(HealthDay)—Despite decreases in overall heart failure incidence and mortality in ambulatory patients from 2009 to 2014, mortality rates remain higher in women than in men, according to a study recently published in CMAJ, the journal of the Canadian Medical Association.
Louise Y. Sun, M.D., from the University of Ottawa Heart Institute in Canada, and colleagues identified 90,707 patients diagnosed with heart failure in an ambulatory setting in Ontario (April 1, 2009, to March 31, 2014). Sex differences in heart failure incidence, mortality, and hospital admission were assessed.
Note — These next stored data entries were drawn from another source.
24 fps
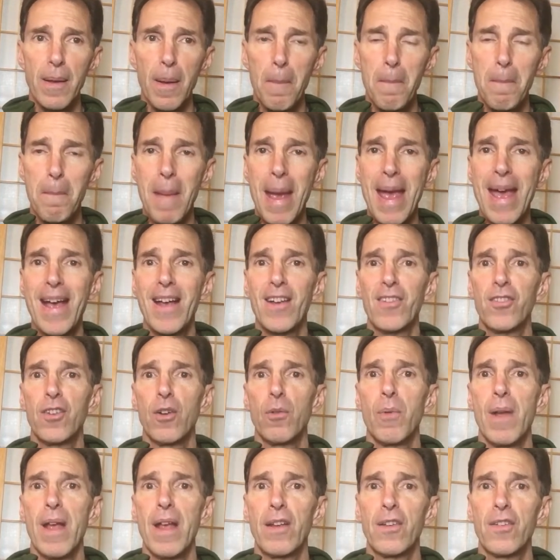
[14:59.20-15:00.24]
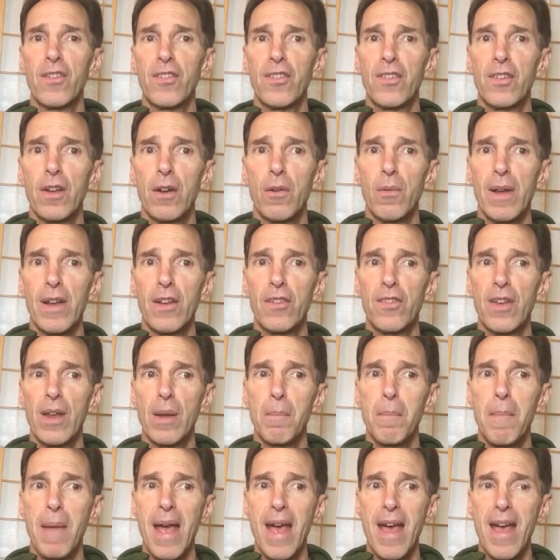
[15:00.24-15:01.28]
mass arrests
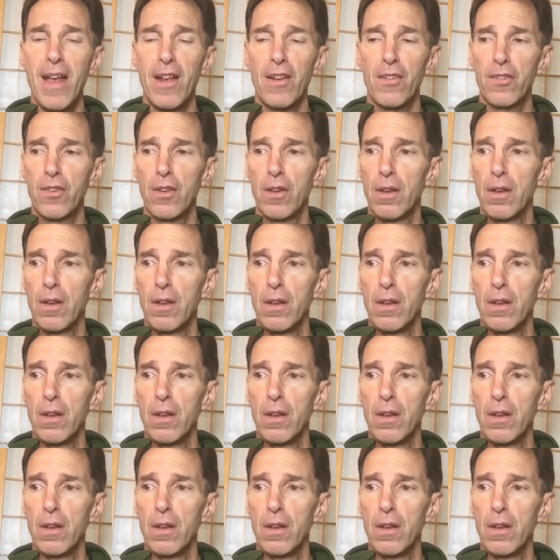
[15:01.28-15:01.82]
en masse.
The researchers found that, among patients diagnosed with heart failure, women were more likely to be older and frailer than men. Comorbidities differed between males and females. Over the study period, the incidence of heart failure decreased in both sexes, as did the mortality rate. However, mortality remained higher in women than men, with a female age-standardized mortality rate of 89 per 1,000 in 2009 and 85 per 1,000 in 2013 versus a male age-standardized mortality rate of 88 in 2009 and 83 in 2013. The rates of incident heart failure hospital admissions after heart failure diagnosis decreased in men and increased in women during the study period.
"Further studies should focus on sex differences in health-seeking behavior, medical therapy and response to therapy to provide guidance for personalized care," the authors write.